With the pictures omitted, repeat exactly the lines below starting with the line that has "[00:01:45.02]" and going on through the line that has "[00:01:45.92]".

- **Exercise input**:
########

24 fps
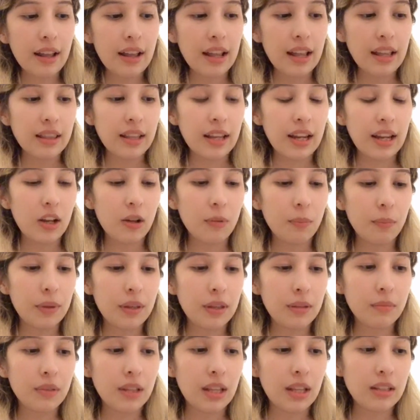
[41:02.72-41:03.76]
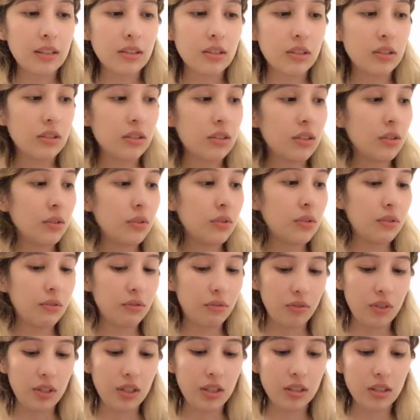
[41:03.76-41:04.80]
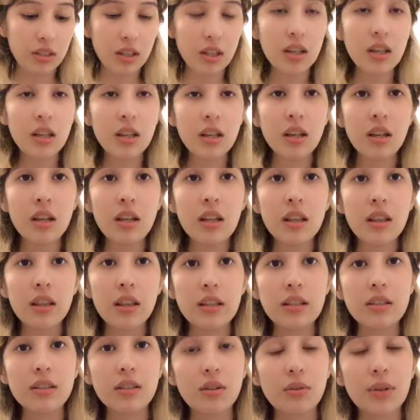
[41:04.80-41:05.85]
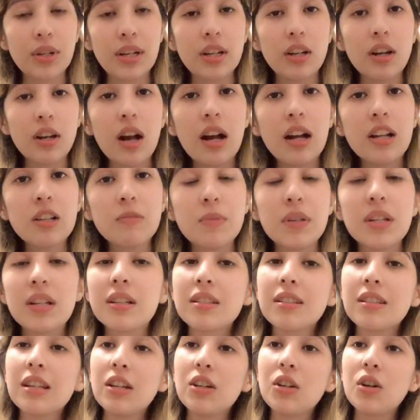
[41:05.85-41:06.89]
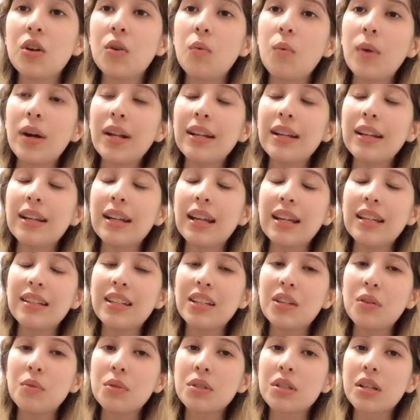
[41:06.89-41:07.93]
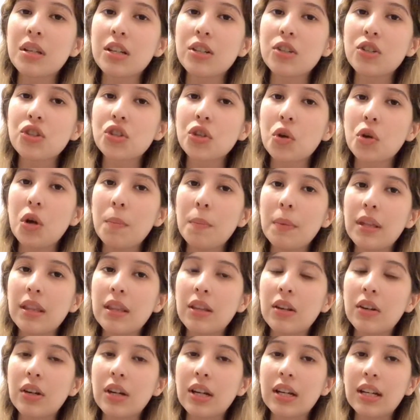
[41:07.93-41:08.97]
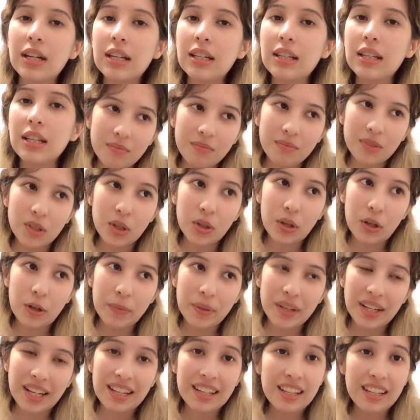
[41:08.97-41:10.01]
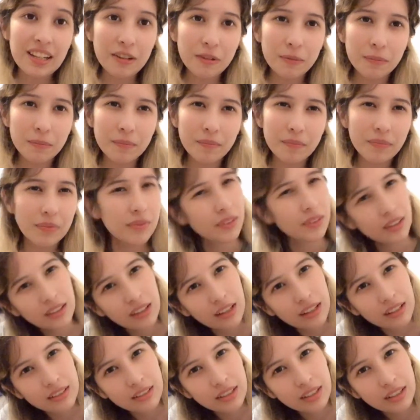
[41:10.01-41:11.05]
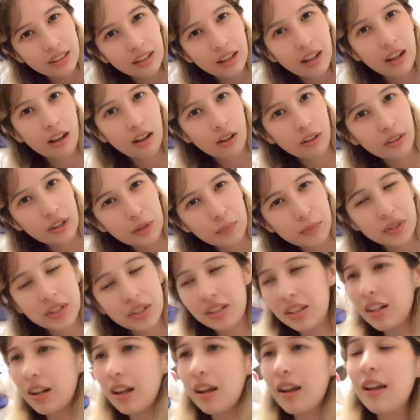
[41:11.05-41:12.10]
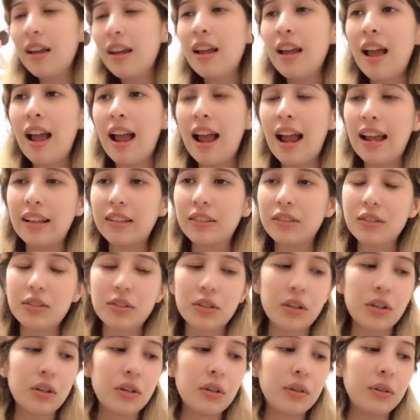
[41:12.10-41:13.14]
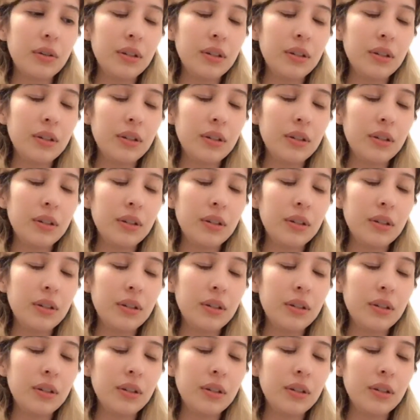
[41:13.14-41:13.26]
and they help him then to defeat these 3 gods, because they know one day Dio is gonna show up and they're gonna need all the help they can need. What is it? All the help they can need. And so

########

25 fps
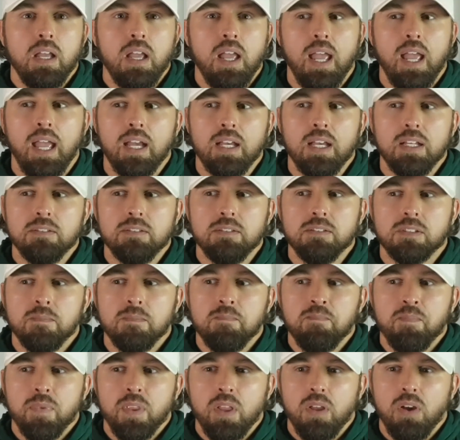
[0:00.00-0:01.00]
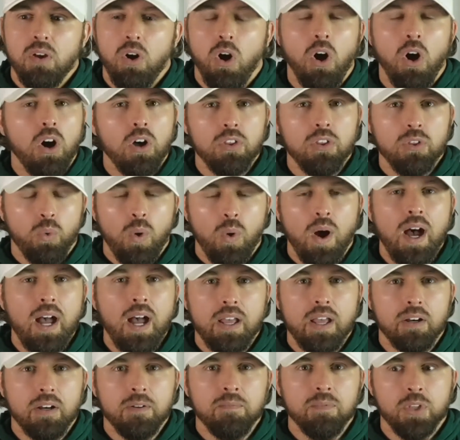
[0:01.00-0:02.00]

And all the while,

########

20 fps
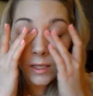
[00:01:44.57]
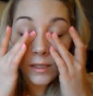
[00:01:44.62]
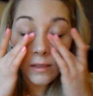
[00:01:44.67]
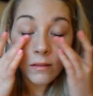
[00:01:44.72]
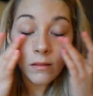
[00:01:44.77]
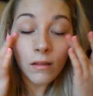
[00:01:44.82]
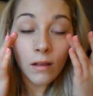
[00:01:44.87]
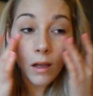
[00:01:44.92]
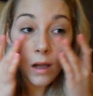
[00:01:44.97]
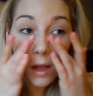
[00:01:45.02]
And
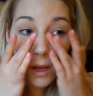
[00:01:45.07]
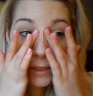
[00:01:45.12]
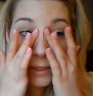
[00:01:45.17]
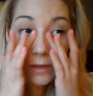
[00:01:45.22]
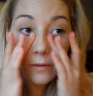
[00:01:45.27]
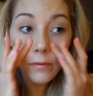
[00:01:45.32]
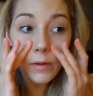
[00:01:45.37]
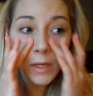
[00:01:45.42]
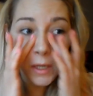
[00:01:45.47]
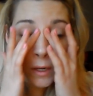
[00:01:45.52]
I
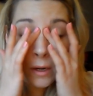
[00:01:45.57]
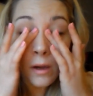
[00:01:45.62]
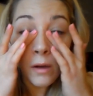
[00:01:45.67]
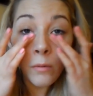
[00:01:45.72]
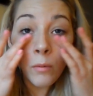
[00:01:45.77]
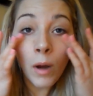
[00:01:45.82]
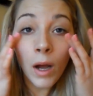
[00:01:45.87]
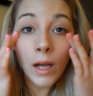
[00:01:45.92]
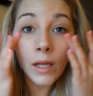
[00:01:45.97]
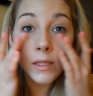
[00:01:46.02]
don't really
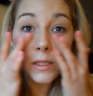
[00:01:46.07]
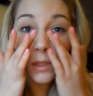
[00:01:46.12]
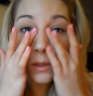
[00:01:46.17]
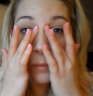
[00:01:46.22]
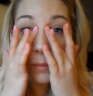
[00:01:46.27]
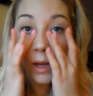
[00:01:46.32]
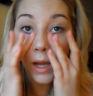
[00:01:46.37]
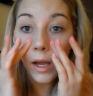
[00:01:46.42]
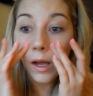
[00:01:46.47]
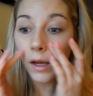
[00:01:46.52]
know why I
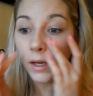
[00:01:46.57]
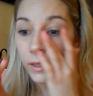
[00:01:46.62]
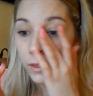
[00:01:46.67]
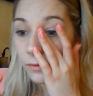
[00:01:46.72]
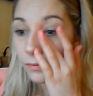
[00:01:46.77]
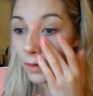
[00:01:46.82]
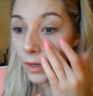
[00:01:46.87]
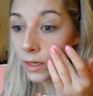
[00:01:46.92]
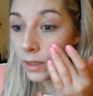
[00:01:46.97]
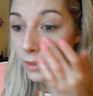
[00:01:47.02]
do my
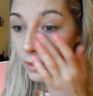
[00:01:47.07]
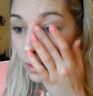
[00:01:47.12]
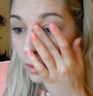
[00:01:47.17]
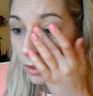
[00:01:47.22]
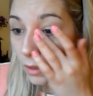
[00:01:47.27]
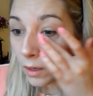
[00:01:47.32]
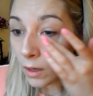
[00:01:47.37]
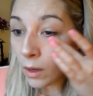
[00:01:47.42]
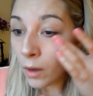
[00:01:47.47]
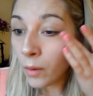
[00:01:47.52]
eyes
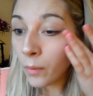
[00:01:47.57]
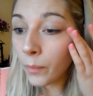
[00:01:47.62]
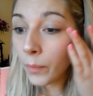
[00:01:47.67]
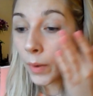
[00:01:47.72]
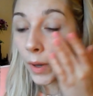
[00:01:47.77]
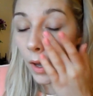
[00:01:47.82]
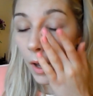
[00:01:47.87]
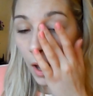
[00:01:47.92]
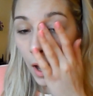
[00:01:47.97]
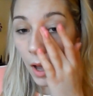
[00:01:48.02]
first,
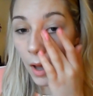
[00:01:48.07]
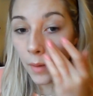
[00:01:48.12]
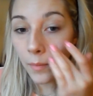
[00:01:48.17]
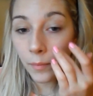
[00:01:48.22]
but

########

- **Answer below**:
[00:01:45.02]
And
[00:01:45.07]
[00:01:45.12]
[00:01:45.17]
[00:01:45.22]
[00:01:45.27]
[00:01:45.32]
[00:01:45.37]
[00:01:45.42]
[00:01:45.47]
[00:01:45.52]
I
[00:01:45.57]
[00:01:45.62]
[00:01:45.67]
[00:01:45.72]
[00:01:45.77]
[00:01:45.82]
[00:01:45.87]
[00:01:45.92]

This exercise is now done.